**Records from a dataset**
****************************************

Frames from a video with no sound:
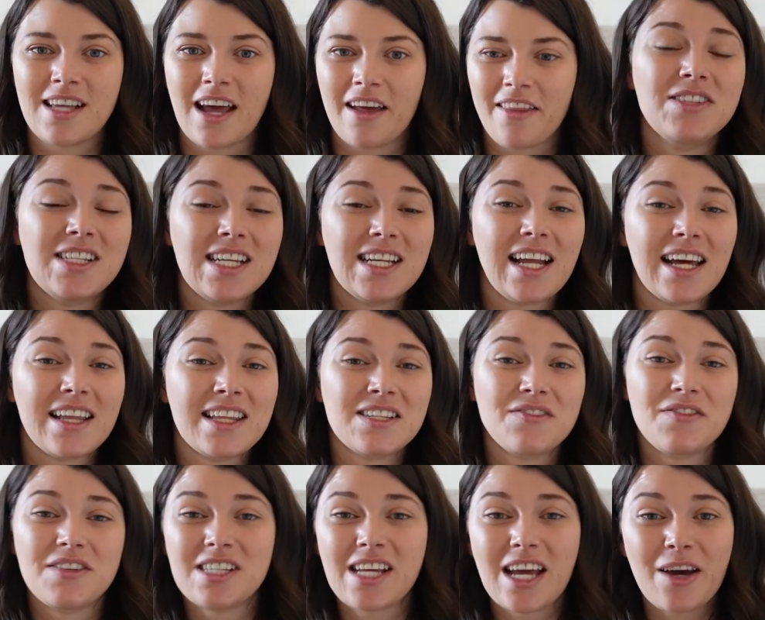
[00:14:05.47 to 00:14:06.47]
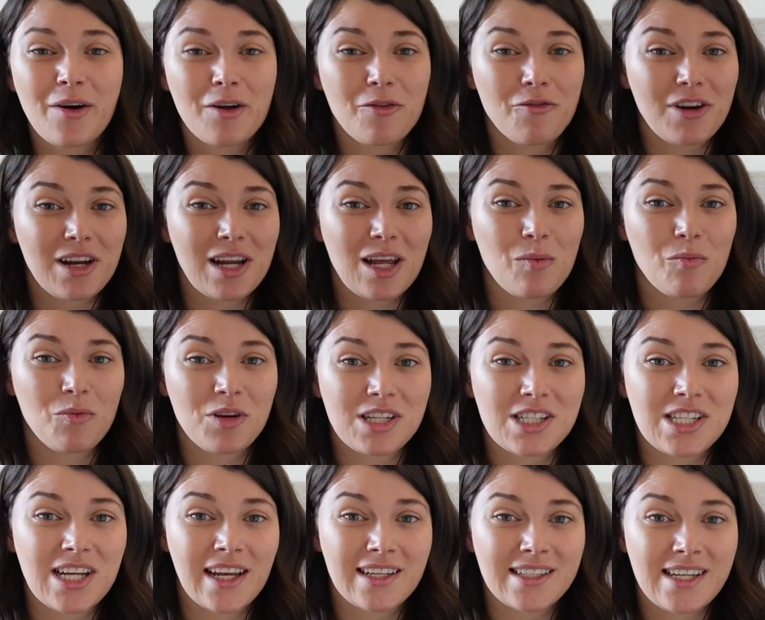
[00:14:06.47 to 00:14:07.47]
If you did like this video, I'd really
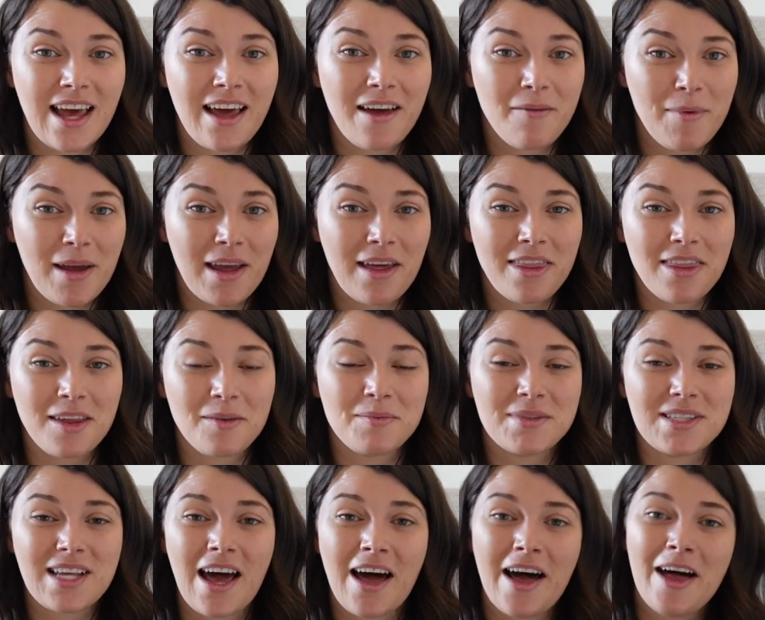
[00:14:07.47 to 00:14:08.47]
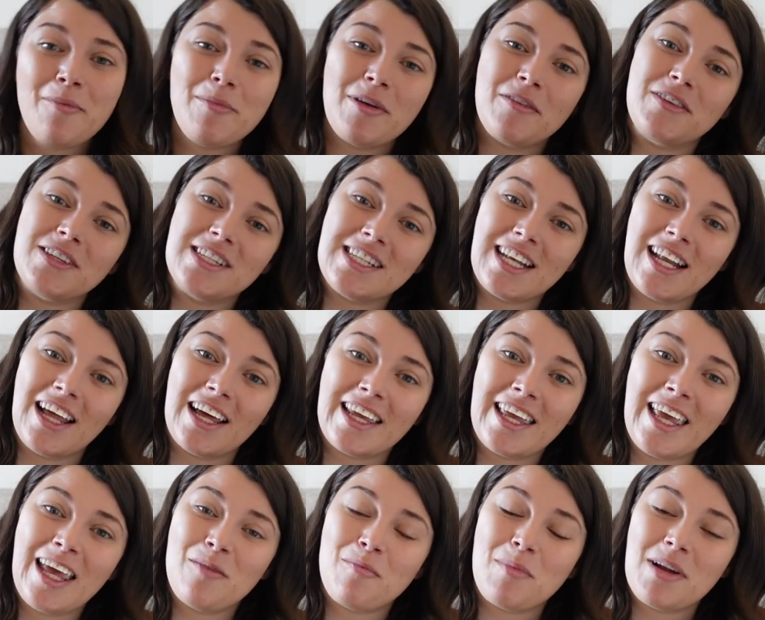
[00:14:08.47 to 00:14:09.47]
appreciate a big thumbs up if you did like
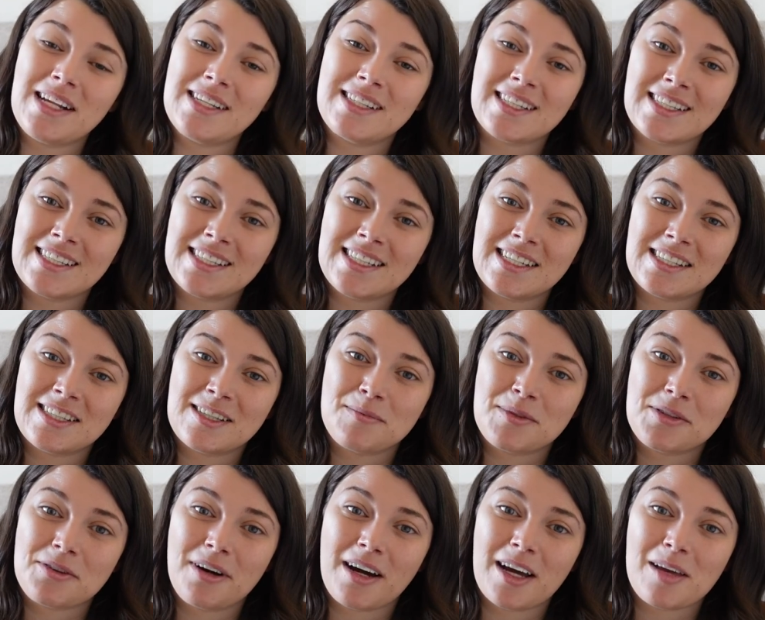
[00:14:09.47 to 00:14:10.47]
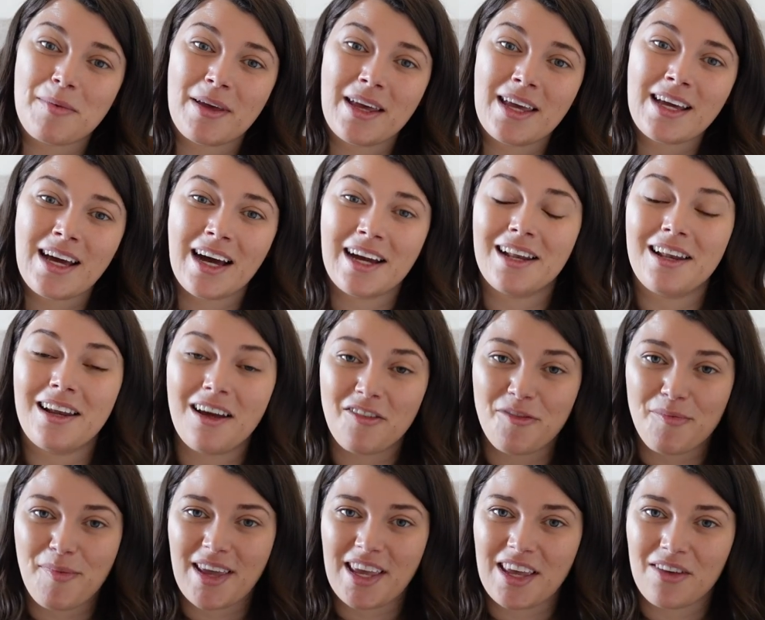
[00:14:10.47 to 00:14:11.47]
it, and please consider subscribing. I love
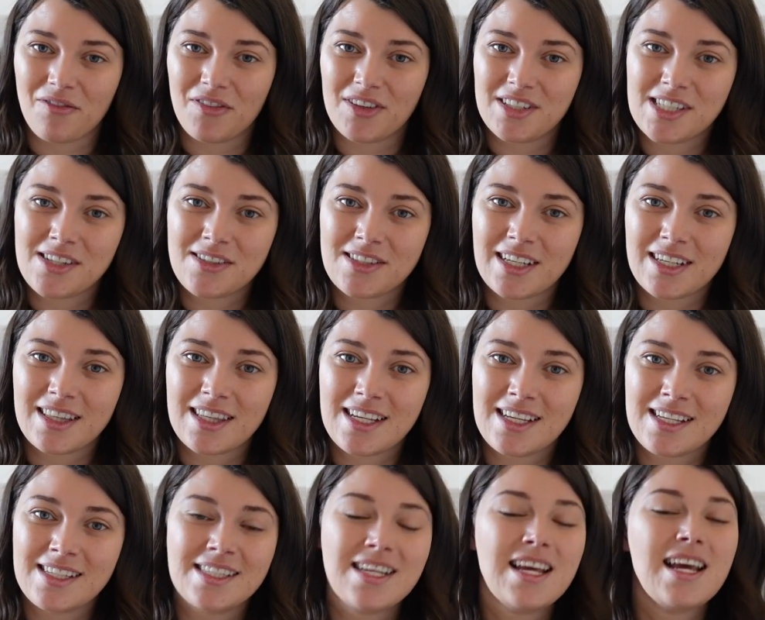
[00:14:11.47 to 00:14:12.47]
making videos like this.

****************************************

**Exercise instructions**
Reproduce the records verbatim, omitting all images they contain.

**Completed task**
Frames from a video with no sound:
[00:14:05.47 to 00:14:06.47]
[00:14:06.47 to 00:14:07.47]
If you did like this video, I'd really
[00:14:07.47 to 00:14:08.47]
[00:14:08.47 to 00:14:09.47]
appreciate a big thumbs up if you did like
[00:14:09.47 to 00:14:10.47]
[00:14:10.47 to 00:14:11.47]
it, and please consider subscribing. I love
[00:14:11.47 to 00:14:12.47]
making videos like this.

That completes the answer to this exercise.